Our reading this week is taken from the work of Hildegard of Bingen, whose visions of God propelled her to wide influence during the 12th century. Born in Germany, she began having visions at a young age but was reluctant to share them until, as she would later describe in her work, Scivas, she became physically ill from holding these visions inside. Afraid to put her work into writing, it took the urging of her tutor Volmar, and the influence of such notables as Bernard as Clairvaux, to encourage her to share her gifts. Hildegard would continue on to start convents and embarked on extensive preaching tours. A prolific writer, she also composed three major spiritual books, a medical book, and biographies of two saints.

In the selected passage, she cautions the layperson against the dangers of separating the world into the secular and the sacred. During a time when the religious life appeared reserved for those who resided within the convents and monasteries, Hildegard invites the Christian to participate in the spiritual, not through the same rigorous disciplines expected of the religious community, but rather through obedience to the commandments. Living well becomes a live option for all who wish to seek and find God in their daily experience.

How might we experience or claim these same sacred/secular distinctions that Christians claimed in Hildegard’s time?

Do you find yourself “forgetting” as Hildegard points out to this community of laypeople that they are “forgetting”?

In what ways do you find your community, your church, or your family responding to the standards of the time? How might Hildegard’s answer of “living well” resound in those communities?


**Next week, we'll read Aldofo Quezada, Loving Yourself for God's Sake, pp 246-250, in Spiritual Classics.**

3 comments:

Anonymous said...

keep them coming, helpful

Anonymous said...

"But you say: It is not our job to live a good, disciplined life. That is the business of priests and those who are in religious communities . . . there is something which is important for you to hear: More than all these clergy, you are bound as God has commanded, to live in that way which was declared to you... "
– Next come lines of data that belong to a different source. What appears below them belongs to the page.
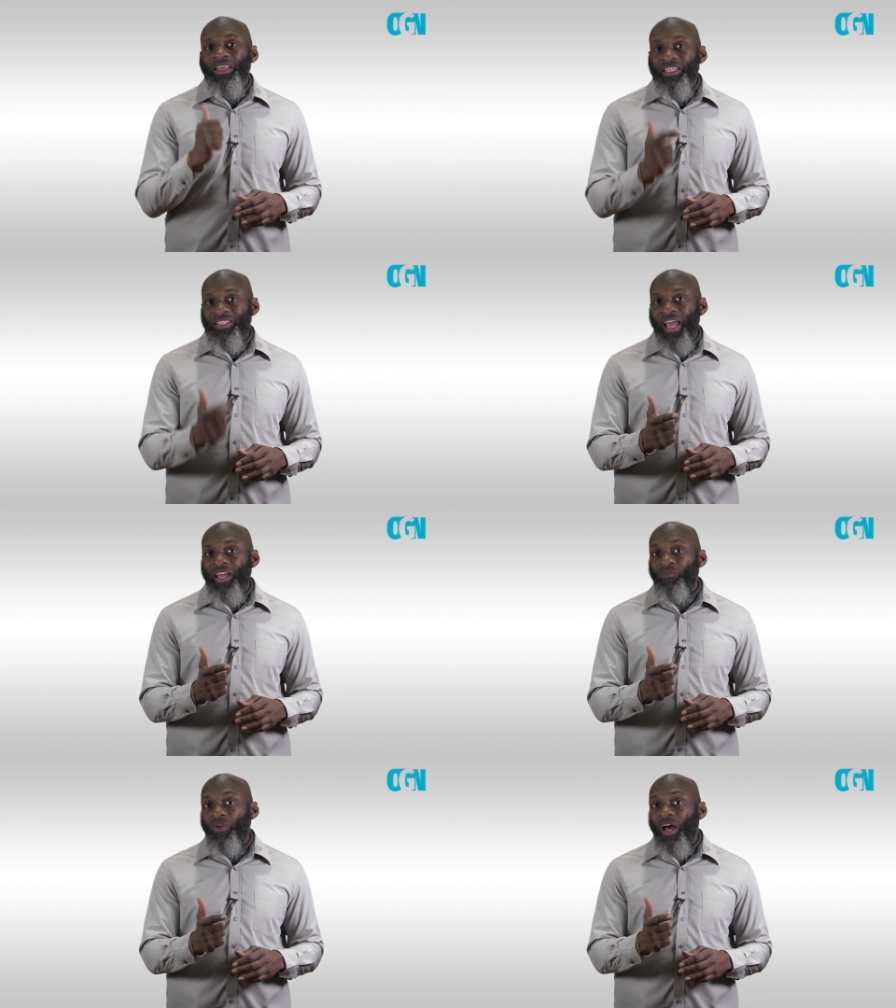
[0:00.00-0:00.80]
The
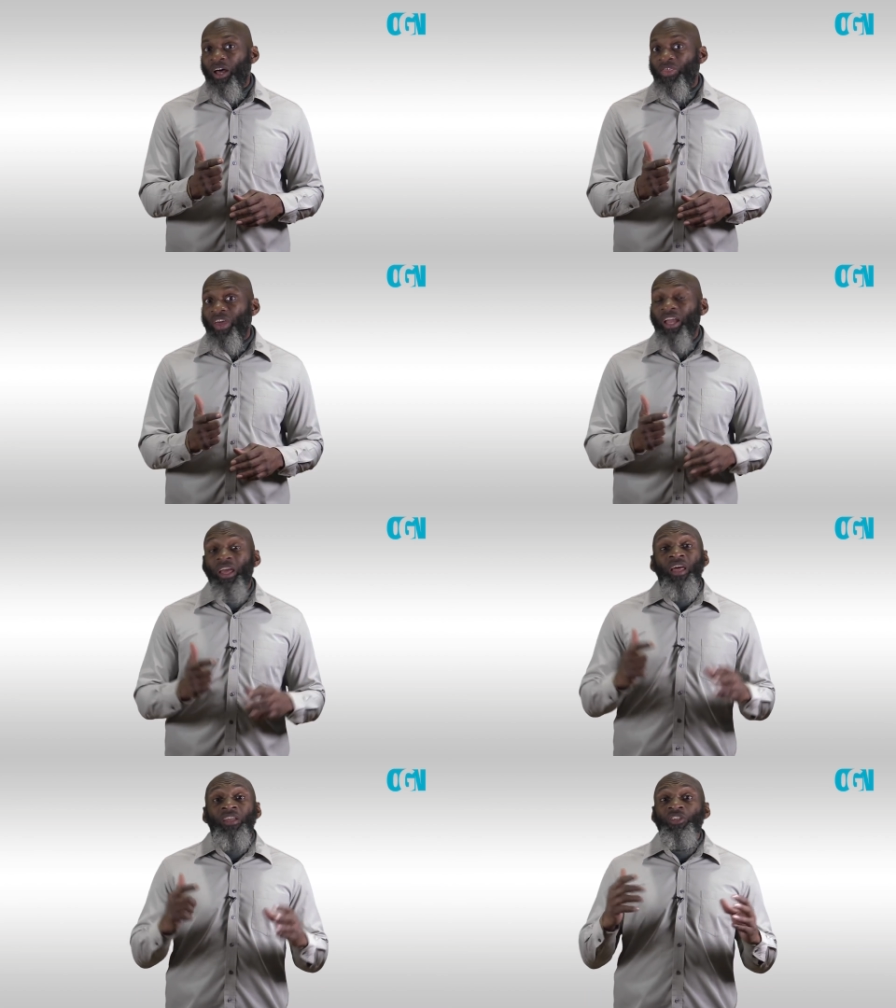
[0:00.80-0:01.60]
second uh, thing,
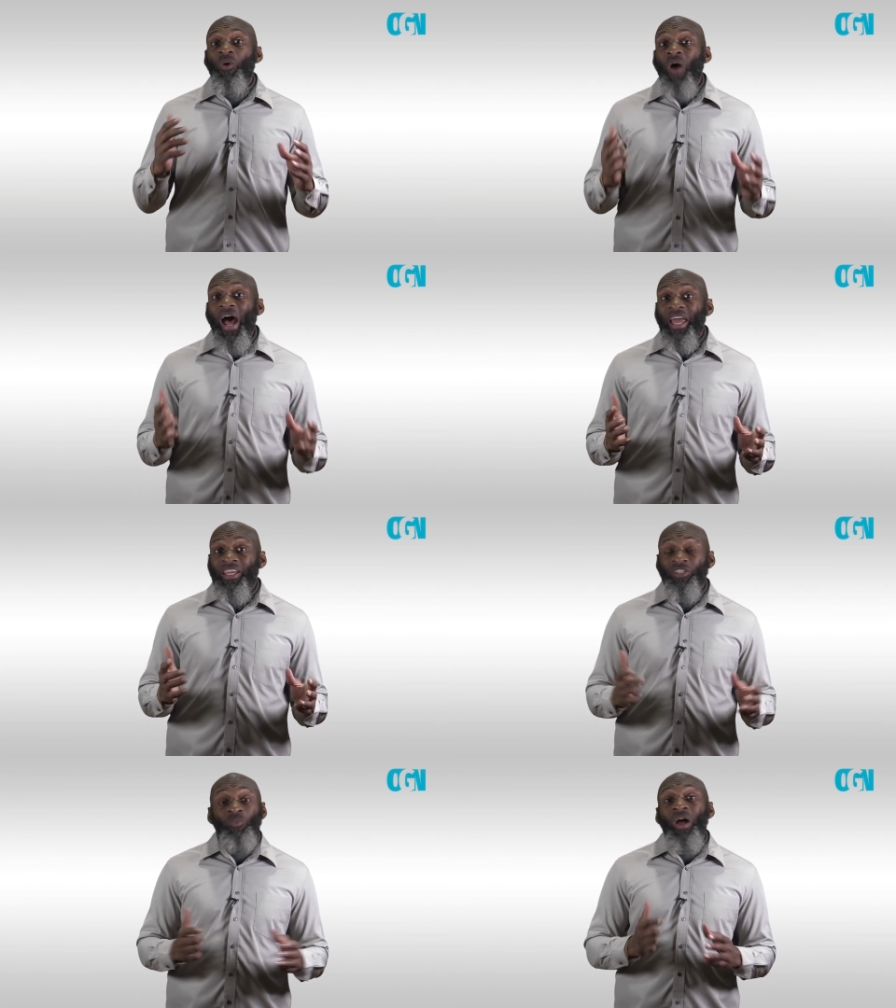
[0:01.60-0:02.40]

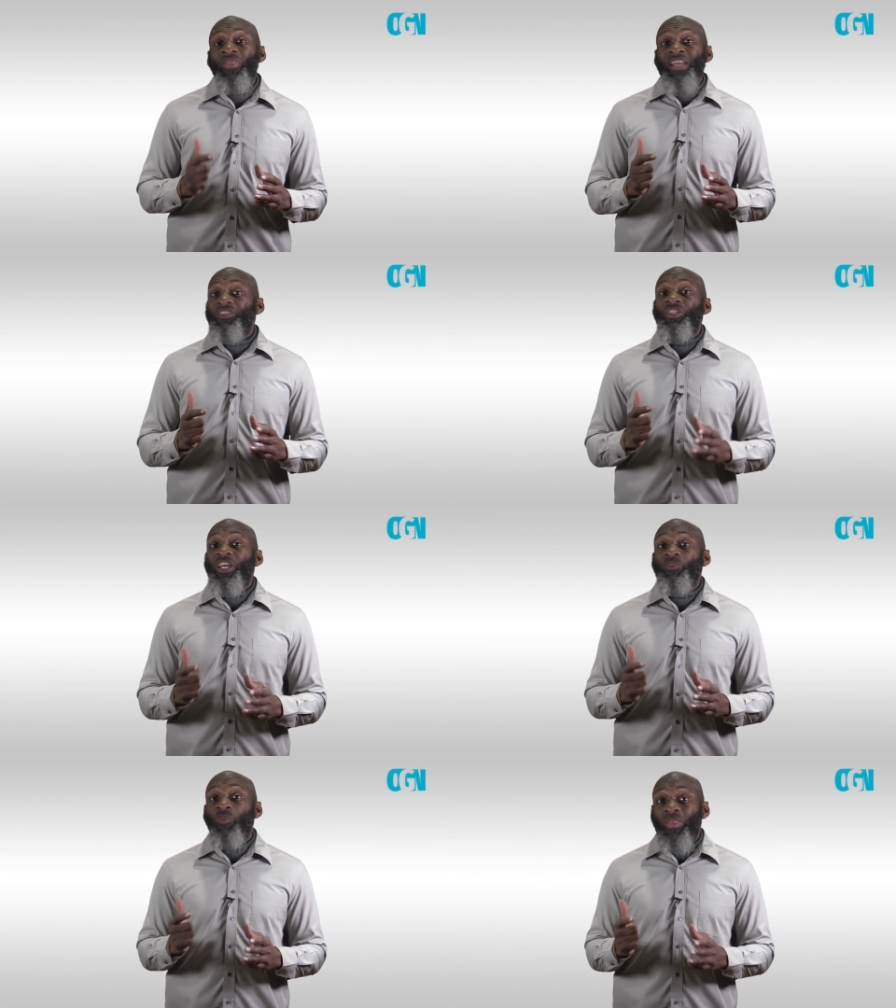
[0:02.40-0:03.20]
Dawaish. Well, that's
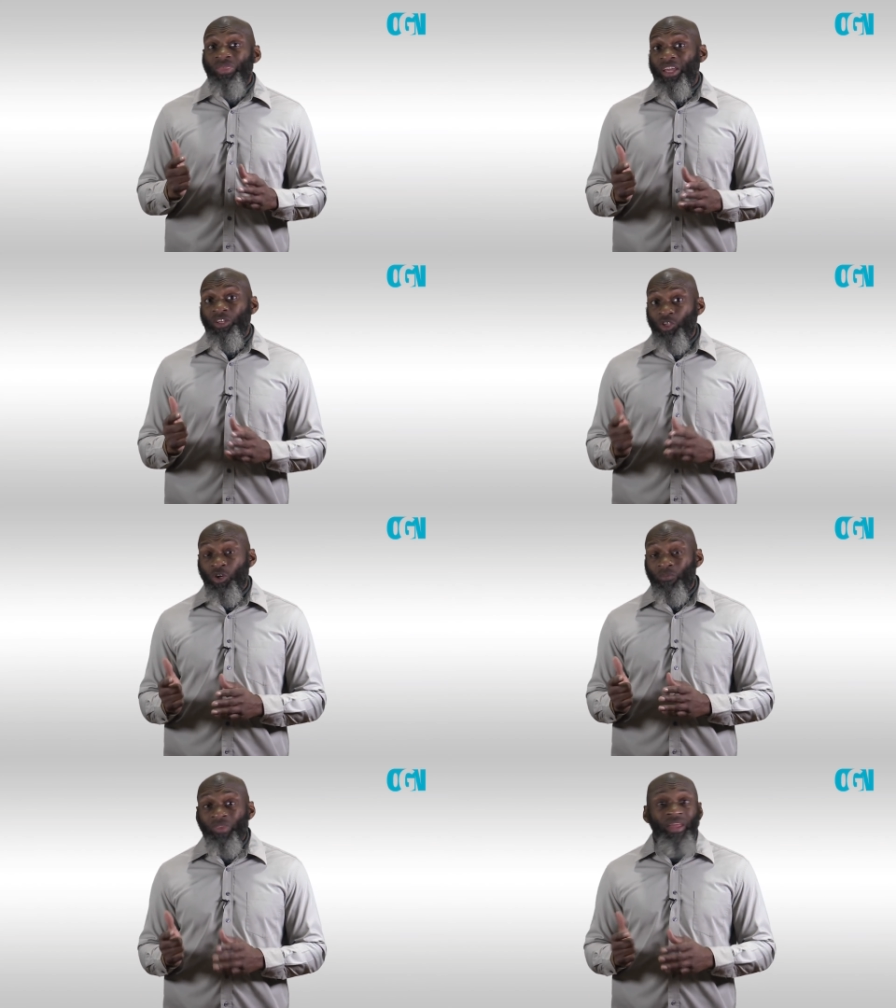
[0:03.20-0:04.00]
just what they
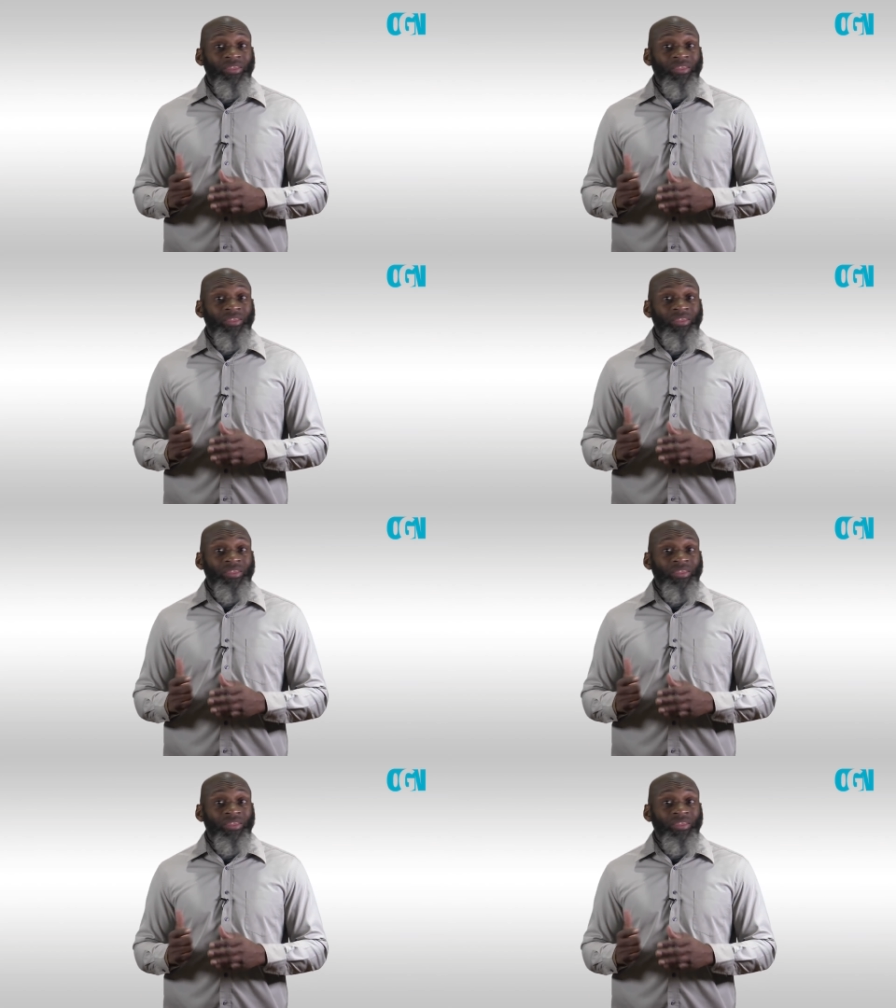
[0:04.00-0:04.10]
do.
Thank you Hildegard. The scrutiny with which we quickly destroy the lives of the ordained for even minor infractions of standards stands in stark contrast to the quick willingness with which we frequently apply different standards to the unordained. Living our faith by every measure is incumbant upon us all, lay and ordained. Failing is painful and should be dealt with in appropriate ways. However, the current and ancient notion that the "good, disciplined life" is for those who choose vows must sooner of later pass aside if our communities are going to all "live honorably".

Anonymous said...

I forget that my daily obligations of family, work, the mundane, are opportunities to live rightly in God's good order for me. It's easy for me to think of the spiritual life as something separate from the daily life. Hildegard reminds me that they are one and the same. It's an interesting notion that I am commanded by God to live in very particular ways--even more than those who are ordained. I'll have to think about what that really means for me.